**YOUR TASK:** Only the lines from the one that includes "[229.52-229.84s]" through the last line below belong in the reply, copied exactly and without pictures.

========

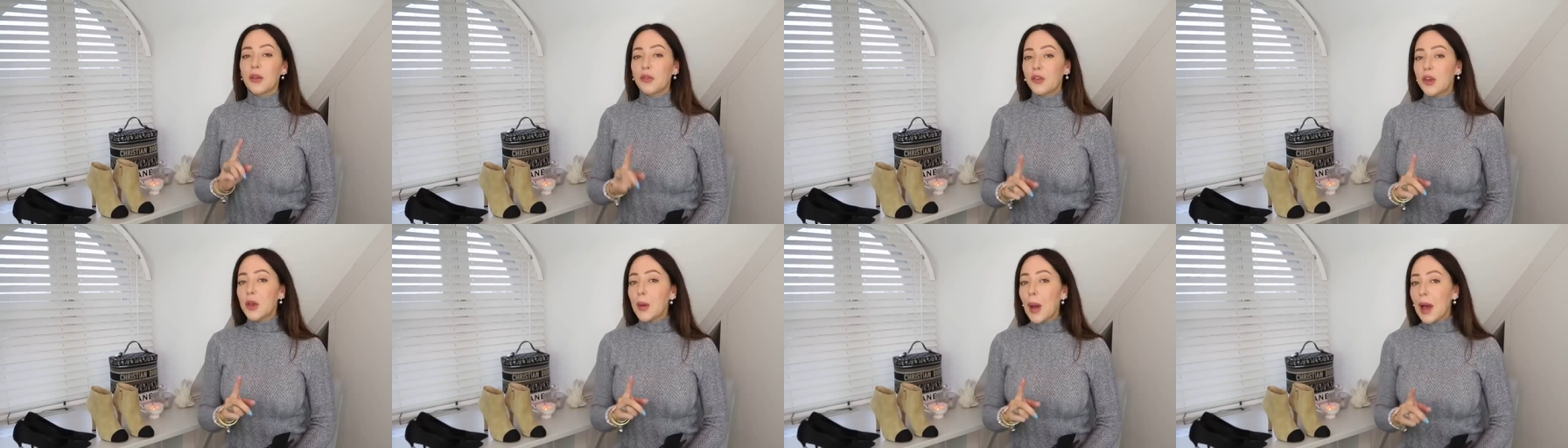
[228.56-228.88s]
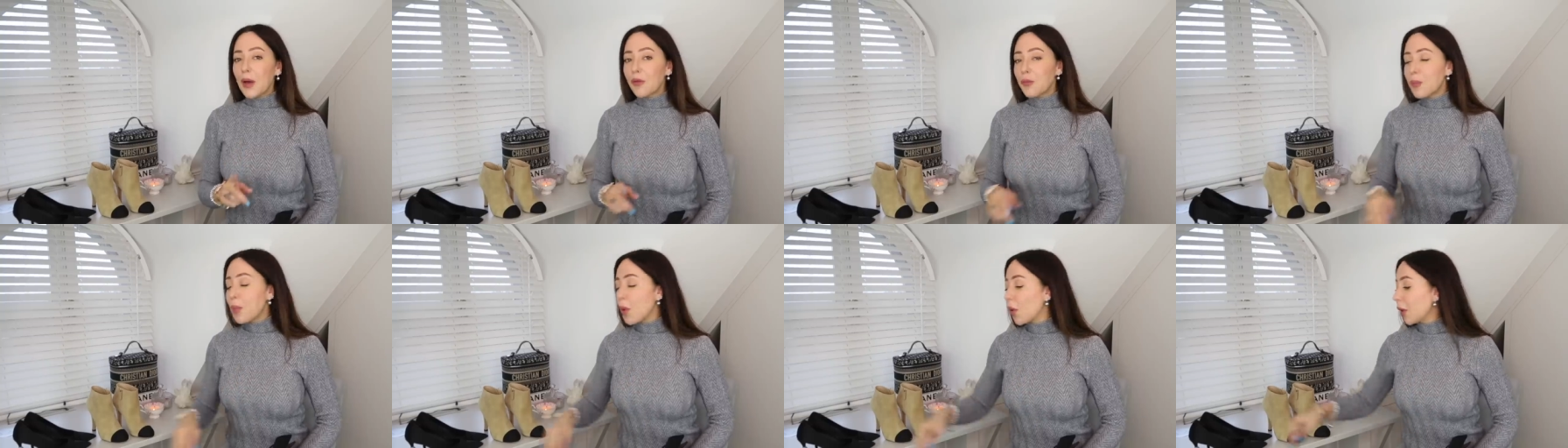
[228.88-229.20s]
If you
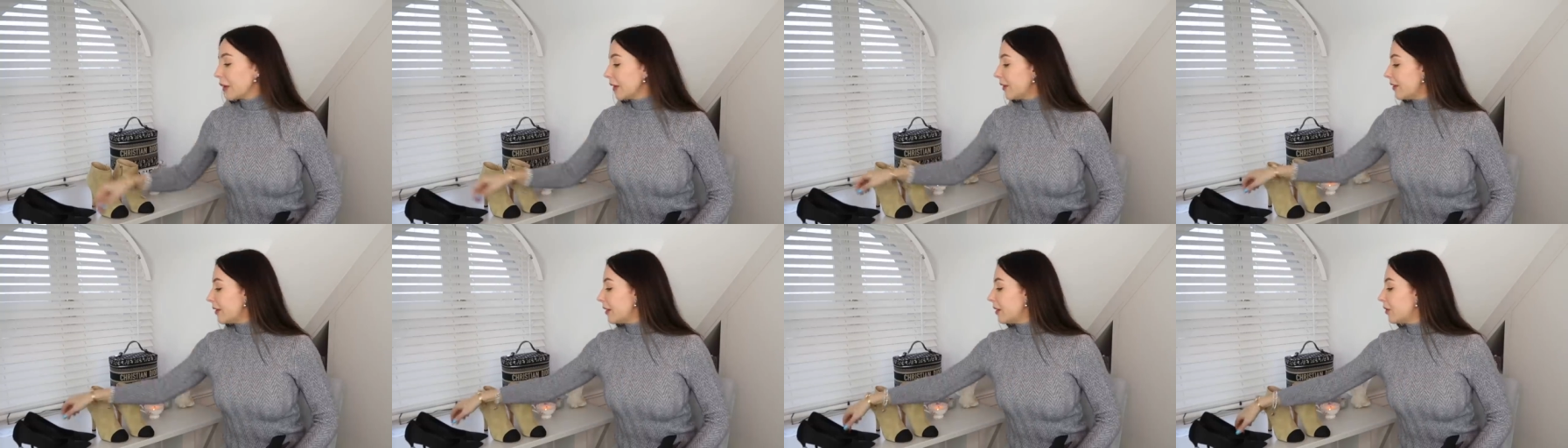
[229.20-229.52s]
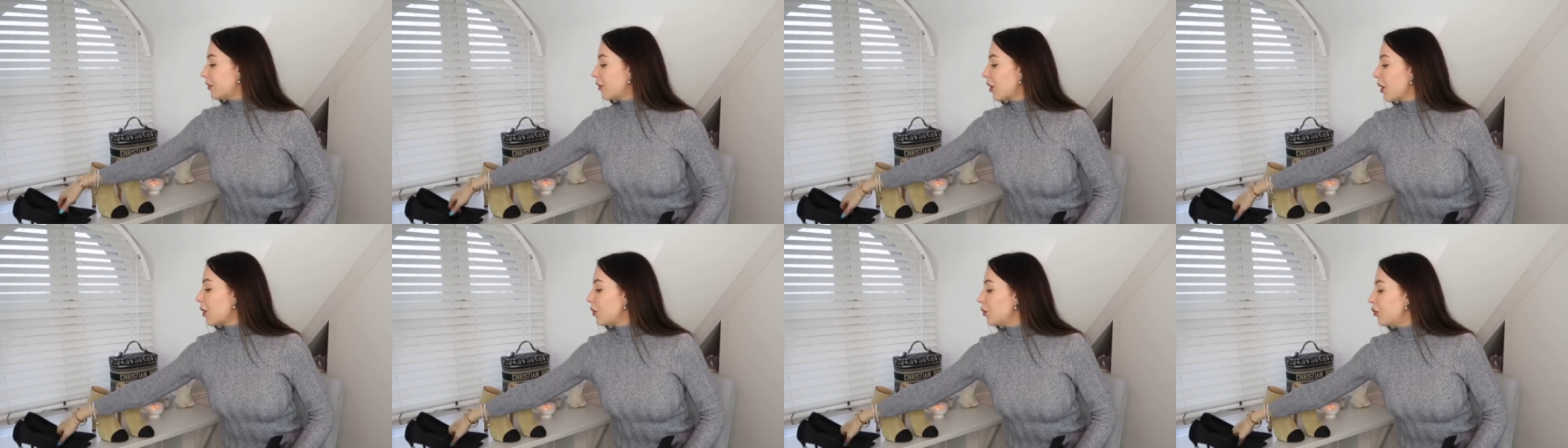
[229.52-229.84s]
have
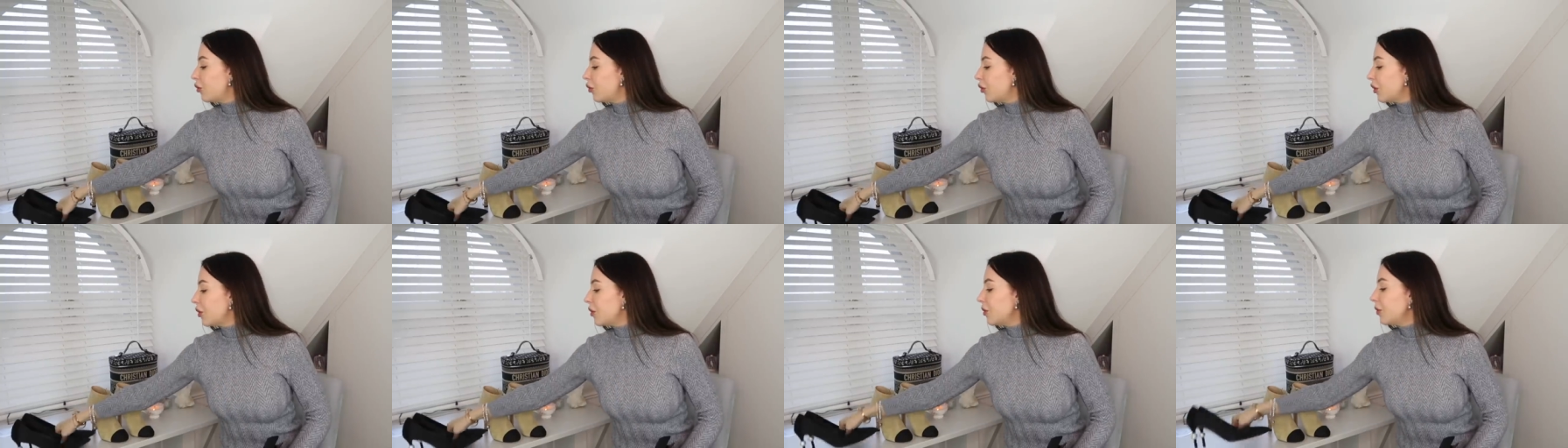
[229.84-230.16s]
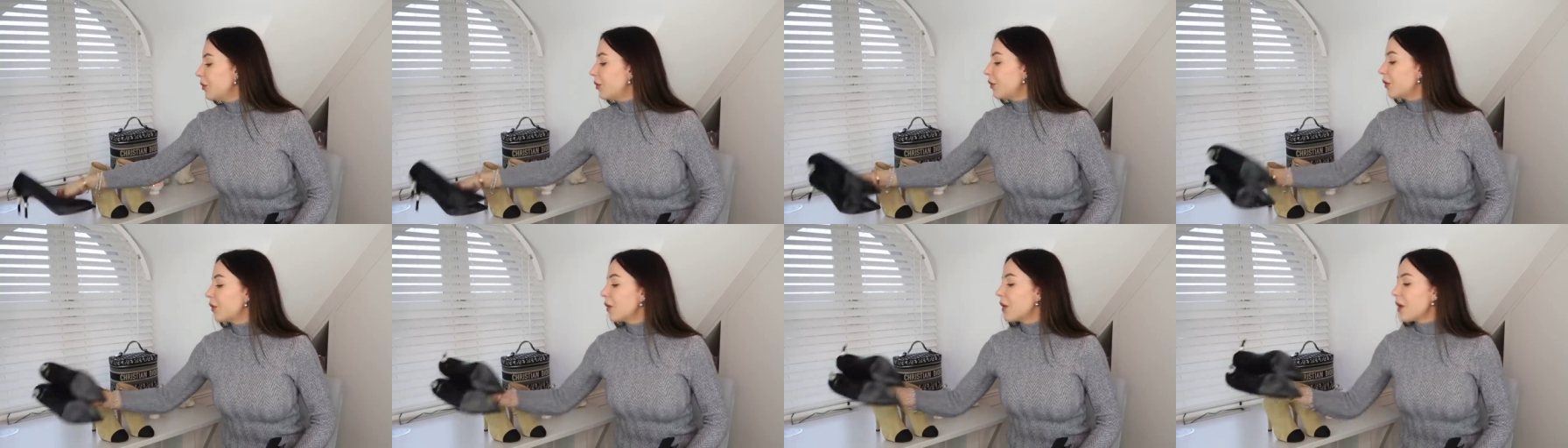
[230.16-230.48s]
pointed toe
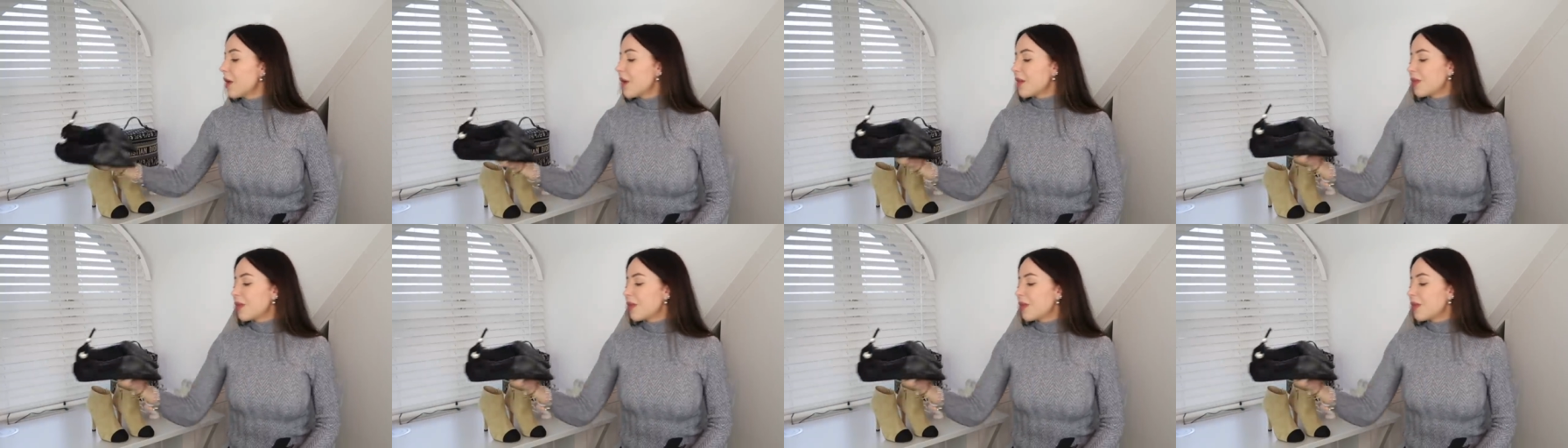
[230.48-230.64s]
shoes,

========

**TASK OUTPUT:**
[229.52-229.84s]
have
[229.84-230.16s]
[230.16-230.48s]
pointed toe
[230.48-230.64s]
shoes,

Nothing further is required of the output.